Business & Earnings#

Apple CEO Tim Cook warned that “unavoidable” product price increases are imminent due to an “unsustainable” and AI-driven memory chip shortage. In the IT sector, shares of major Indian tech firms, including Infosys and TCS, slumped up to 7% after Accenture cut its full-year revenue growth guidance to between 3% and 4%. Elsewhere, India’s Jio Platforms filed draft papers for a massive initial public offering of up to 270 million shares, while retail investors in SpaceX’s historic IPO were left breaking even after a sharp post-debut pullback erased early gains.

Investing & Commentary#

Jim Cramer reiterated his bullishness on Intel, officially crowning it his “No. 1 name” over Nvidia following President Trump’s announcement of a U.S. chip design partnership between Intel and Apple.
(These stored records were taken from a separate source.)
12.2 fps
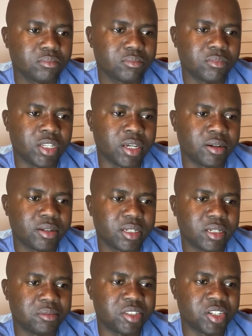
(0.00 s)
Yeah,
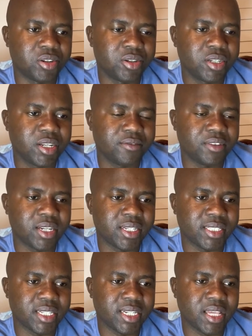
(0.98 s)
let me know if there is
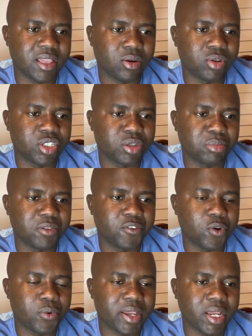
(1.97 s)
any other question before
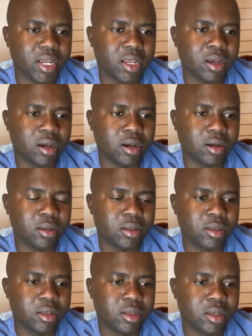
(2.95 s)
we
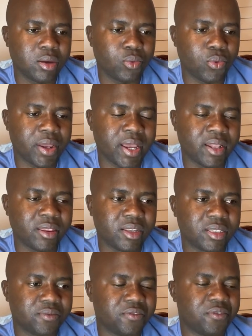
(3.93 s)
end
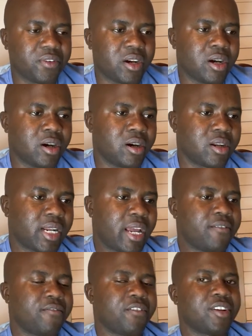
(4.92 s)
this live
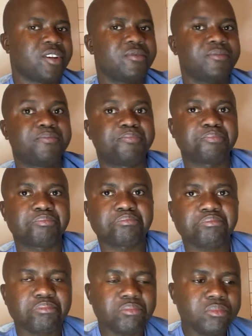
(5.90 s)
video.
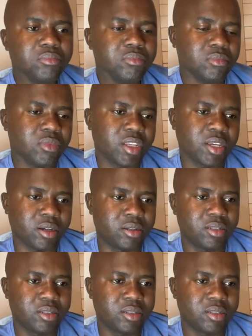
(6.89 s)
Yeah.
Wall Street analysts at Roth Capital initiated Nano Nuclear Energy with a buy rating, forecasting 60% upside as the company positions its micro-modular reactors to power the massive $700 billion AI data center buildout. Additionally, UBS analysts are urging investors to look past the high dropout rates of Zealand Pharma’s survodutide and pivot focus to its promising amylin-based obesity drug, petrelintide.